Indeed, so clear were his virtues that both Federalists and Anti-Federalists reached unanimous agreement about Washington’s worthiness to be president, despite their immense disagreements on almost everything else.
Today, examples of human greatness are needed perhaps more than ever. In the hurly-burly of the crass and silly images in popular culture, film, and music, such examples are absent.
In our books and textbooks, individual greatness is often tacitly denied by teaching that vast cosmic forces—like economic forces, or technological advancement—rather than individuals, cause events. And when individuals are the cause, they are often characterized merely as oppressors.
Our experiences of these things combine to instruct us in vulgar aspirations, enervating fatalism, or hatred of greatness.
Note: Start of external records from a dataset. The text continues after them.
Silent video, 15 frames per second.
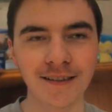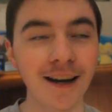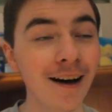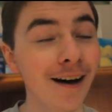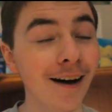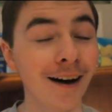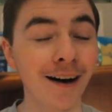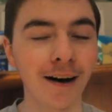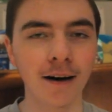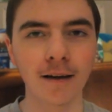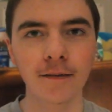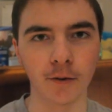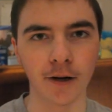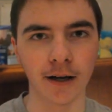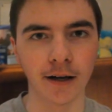
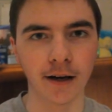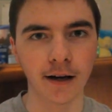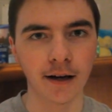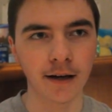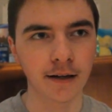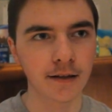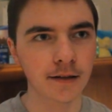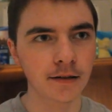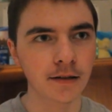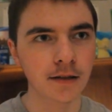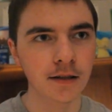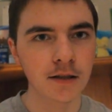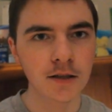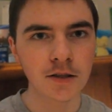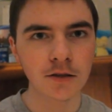Anyway,
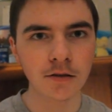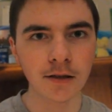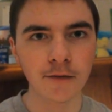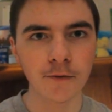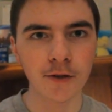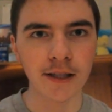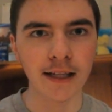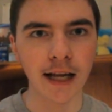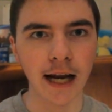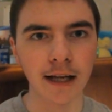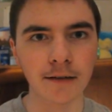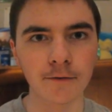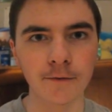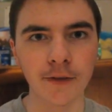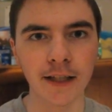sorry for the
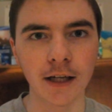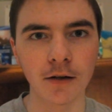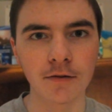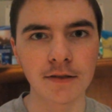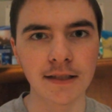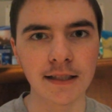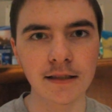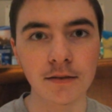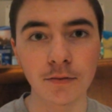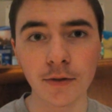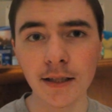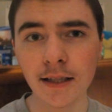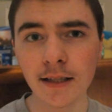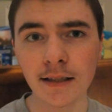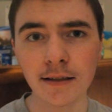lack of videos this
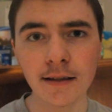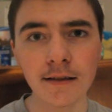week.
Revering Washington and living with his example is not just a matter of arbitrary, antiquarian taste. In fact, reverence for human greatness, as Tocqueville observes, is among the things most needed in democracy.
One of the many reasons for this is to counterbalance the overwhelming power of a democratic majority. Tocqueville writes:
In aristocracies, men often have a greatness and a force that are their own … There is nothing like this among democratic peoples. [In democracies], public favor seems as necessary as the air that one breathes, and to be in disagreement with the mass is, so to speak, not to live. [The majority] does not need to use the laws to bend those who do not think like it. It is enough for it to disapprove of them. Their sense of isolation and their impotence immediately overwhelms them and drives them to despair. [“Democracy in America,” Mansfield Trans., p. 569]
In this context, human greatness means maintaining moral and intellectual independence despite the tyranny of the majority over the individual. Such independence is the source of statesmanship and the kind of steadiness of character required for it.
It is inconceivable that a man like Washington would go along with arbitrary new tastes or ideas. But without such examples as his remembered on a specially assigned day for all Americans to consider, we have few occasions to learn from his example.